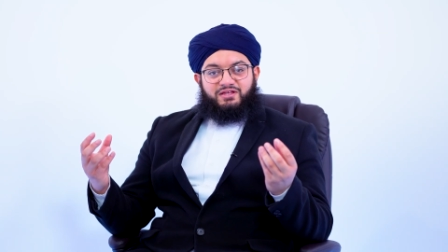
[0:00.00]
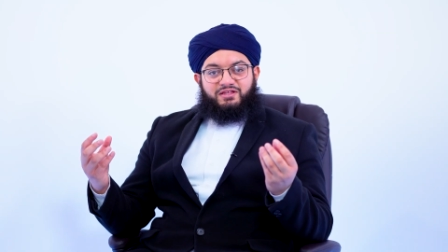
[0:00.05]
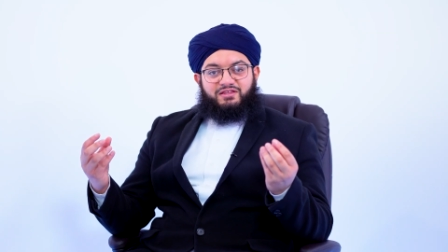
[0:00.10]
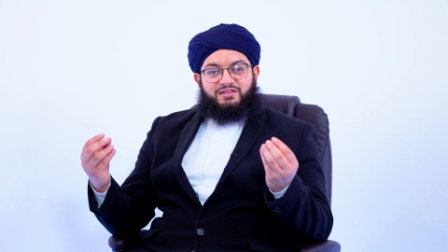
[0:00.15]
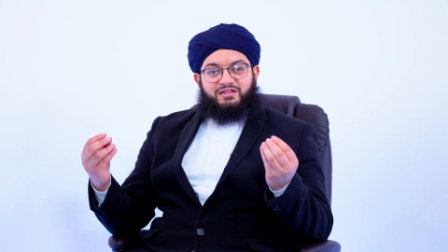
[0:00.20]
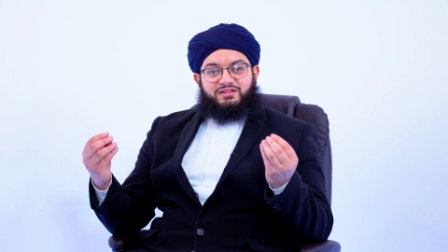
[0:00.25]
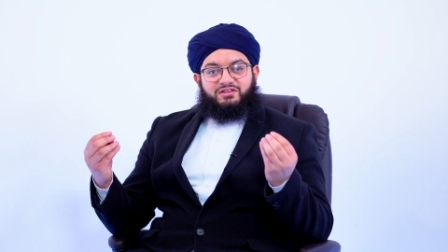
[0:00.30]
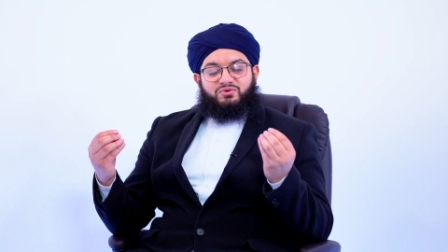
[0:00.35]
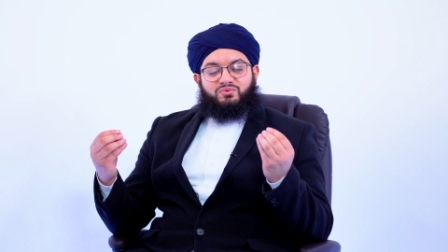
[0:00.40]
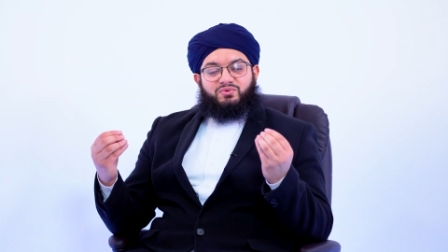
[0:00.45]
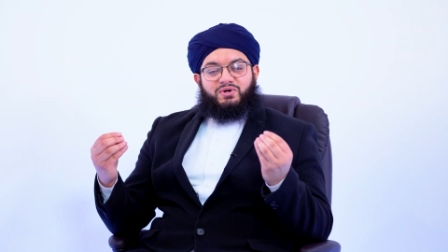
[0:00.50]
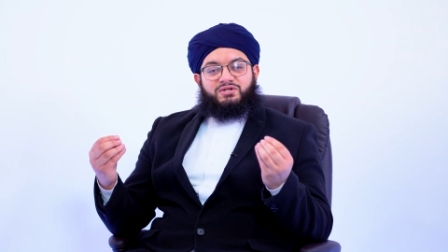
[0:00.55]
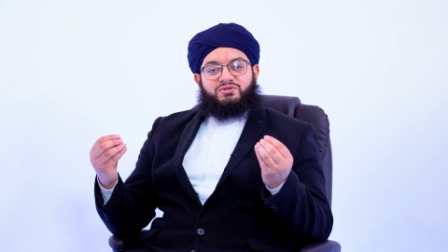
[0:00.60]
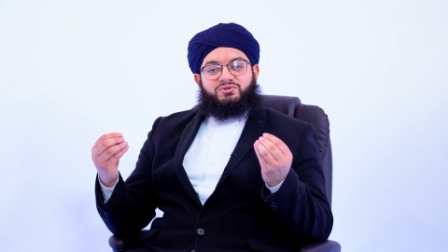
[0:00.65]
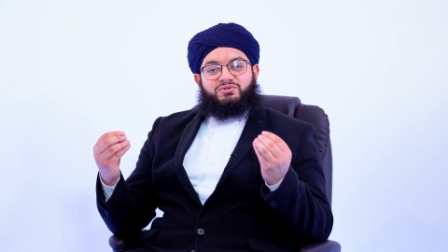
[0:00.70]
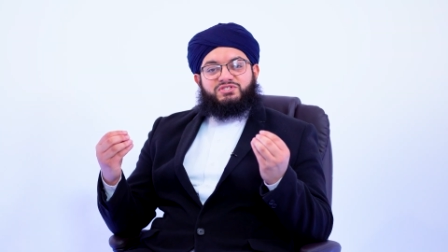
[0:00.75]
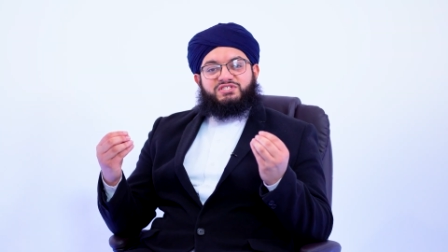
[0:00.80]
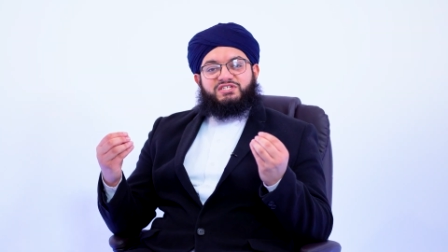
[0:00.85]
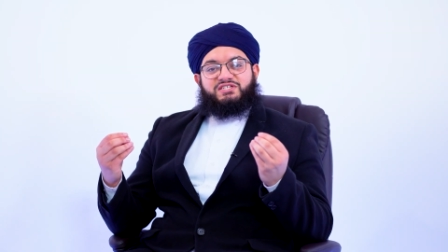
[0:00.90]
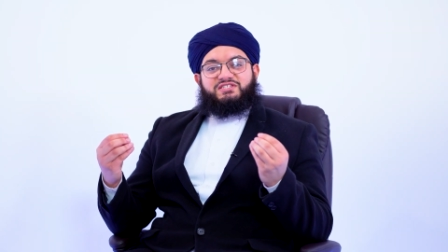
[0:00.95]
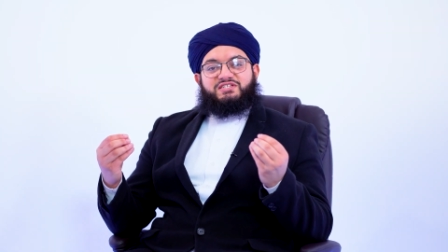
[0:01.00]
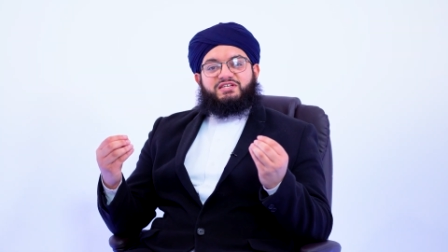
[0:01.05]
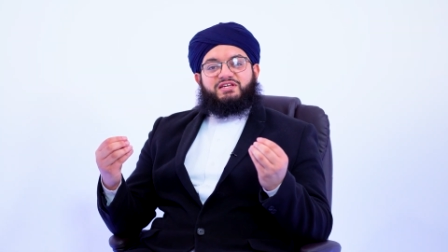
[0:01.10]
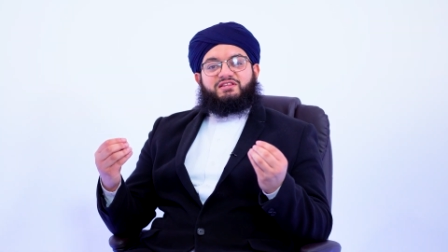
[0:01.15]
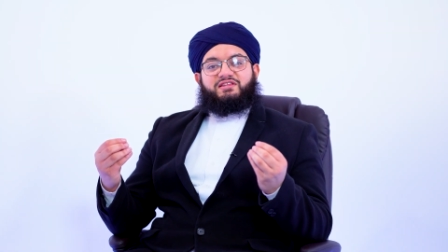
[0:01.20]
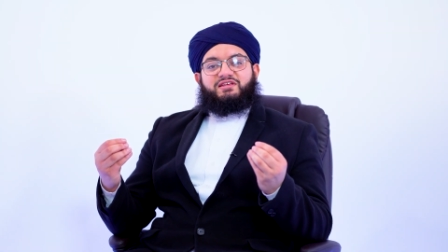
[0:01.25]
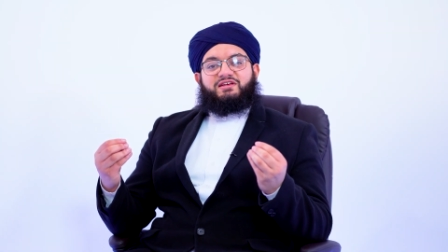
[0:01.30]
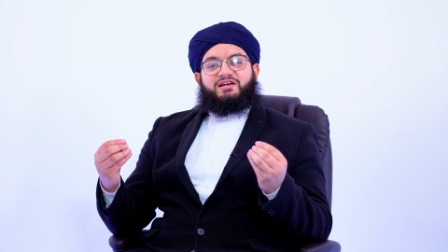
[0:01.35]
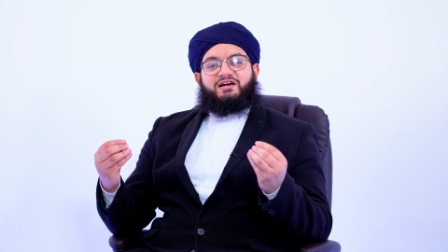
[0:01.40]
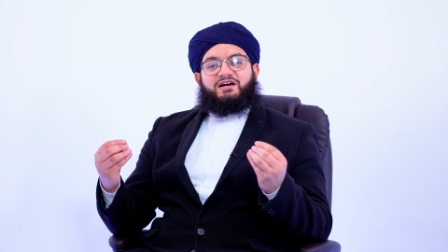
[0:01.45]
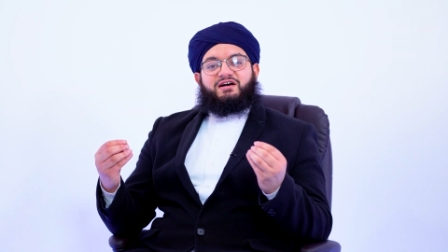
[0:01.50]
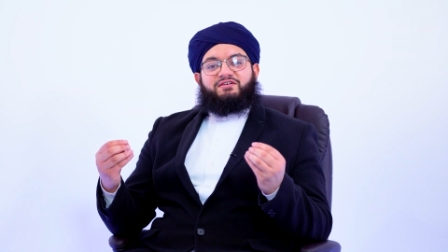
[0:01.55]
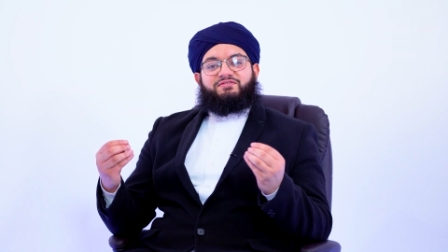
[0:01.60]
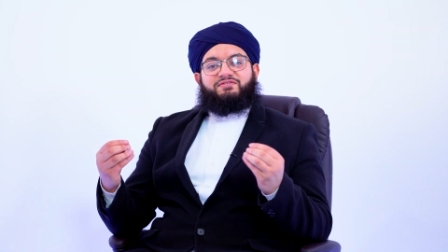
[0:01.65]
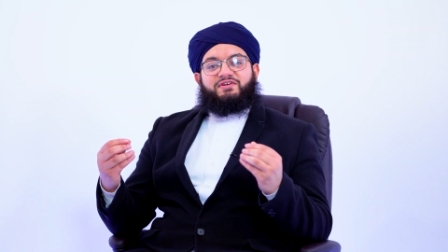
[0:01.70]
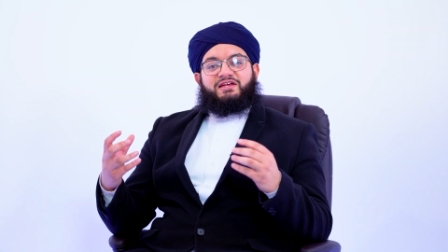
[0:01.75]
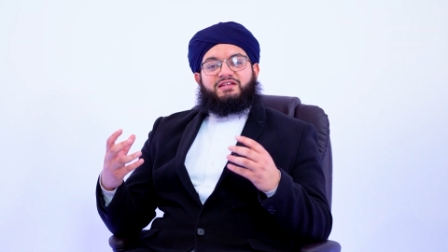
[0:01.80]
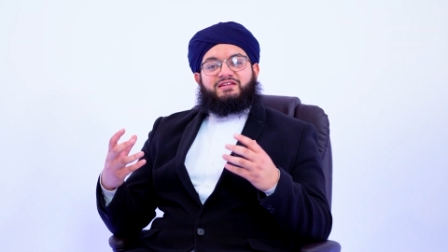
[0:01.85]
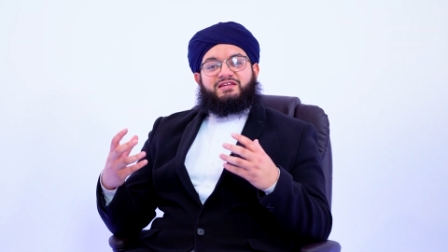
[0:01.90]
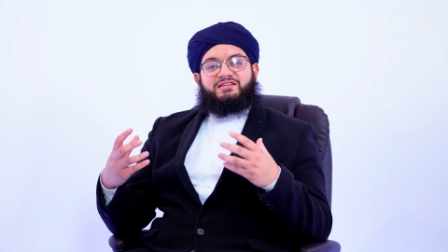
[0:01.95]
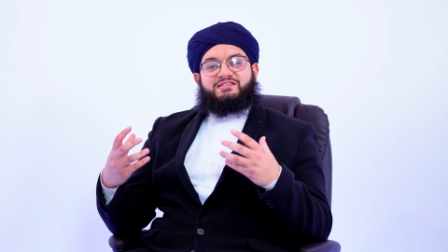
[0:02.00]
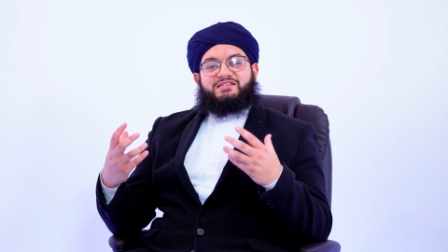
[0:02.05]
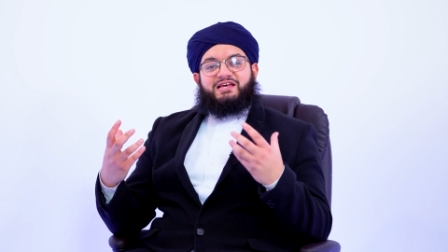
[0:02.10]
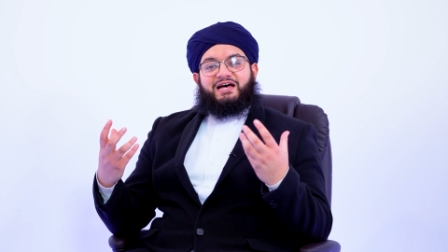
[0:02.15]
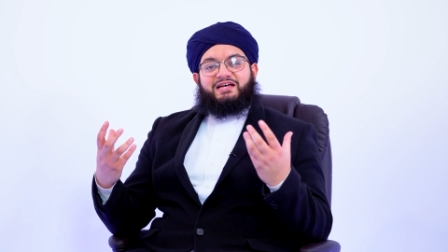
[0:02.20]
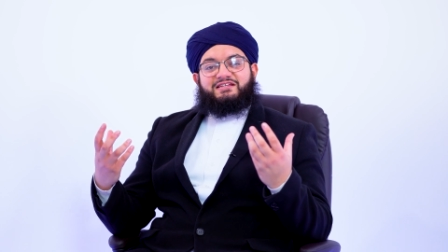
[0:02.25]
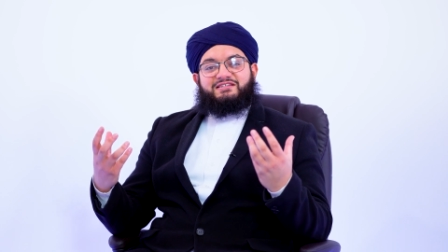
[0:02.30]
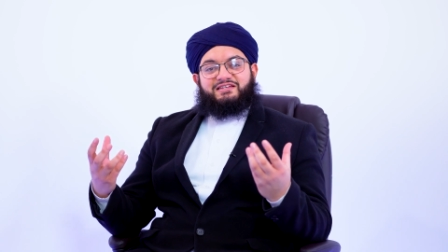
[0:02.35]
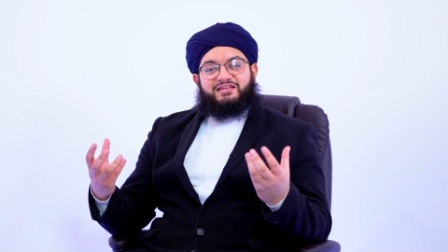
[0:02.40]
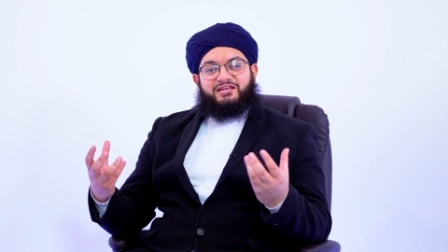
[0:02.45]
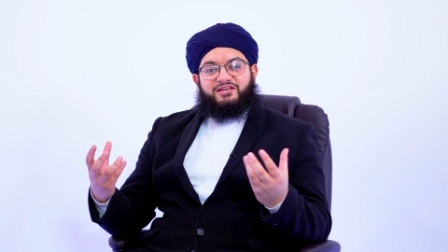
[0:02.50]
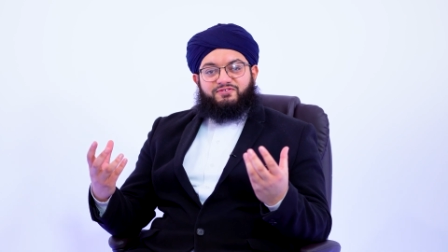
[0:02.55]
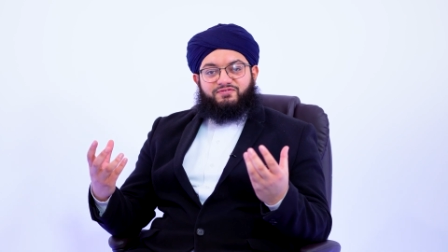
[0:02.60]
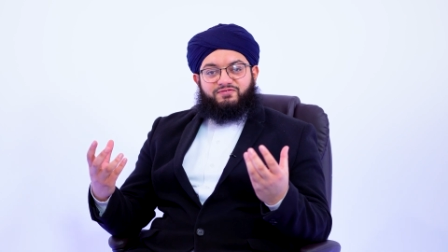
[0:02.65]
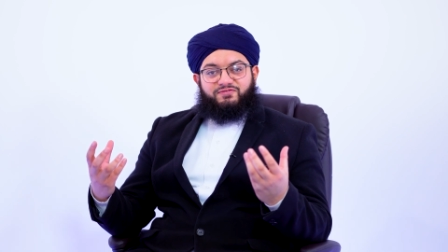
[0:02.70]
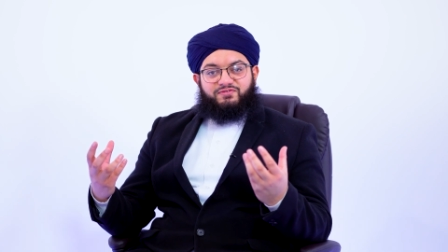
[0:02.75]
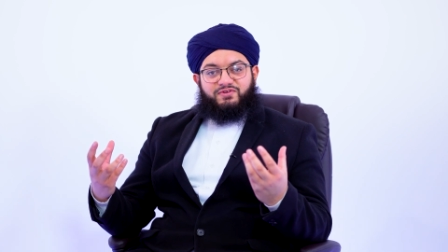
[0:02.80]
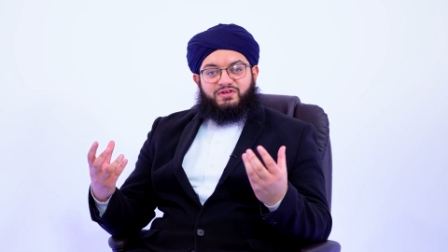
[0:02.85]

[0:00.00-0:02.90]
that the one who sits i'tikaf, it is as if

····················

### Aim of the task
Type out the data above again exactly as written, minus the images.

### Finished task
[0:00.00]
[0:00.05]
[0:00.10]
[0:00.15]
[0:00.20]
[0:00.25]
[0:00.30]
[0:00.35]
[0:00.40]
[0:00.45]
[0:00.50]
[0:00.55]
[0:00.60]
[0:00.65]
[0:00.70]
[0:00.75]
[0:00.80]
[0:00.85]
[0:00.90]
[0:00.95]
[0:01.00]
[0:01.05]
[0:01.10]
[0:01.15]
[0:01.20]
[0:01.25]
[0:01.30]
[0:01.35]
[0:01.40]
[0:01.45]
[0:01.50]
[0:01.55]
[0:01.60]
[0:01.65]
[0:01.70]
[0:01.75]
[0:01.80]
[0:01.85]
[0:01.90]
[0:01.95]
[0:02.00]
[0:02.05]
[0:02.10]
[0:02.15]
[0:02.20]
[0:02.25]
[0:02.30]
[0:02.35]
[0:02.40]
[0:02.45]
[0:02.50]
[0:02.55]
[0:02.60]
[0:02.65]
[0:02.70]
[0:02.75]
[0:02.80]
[0:02.85]

[0:00.00-0:02.90]
that the one who sits i'tikaf, it is as if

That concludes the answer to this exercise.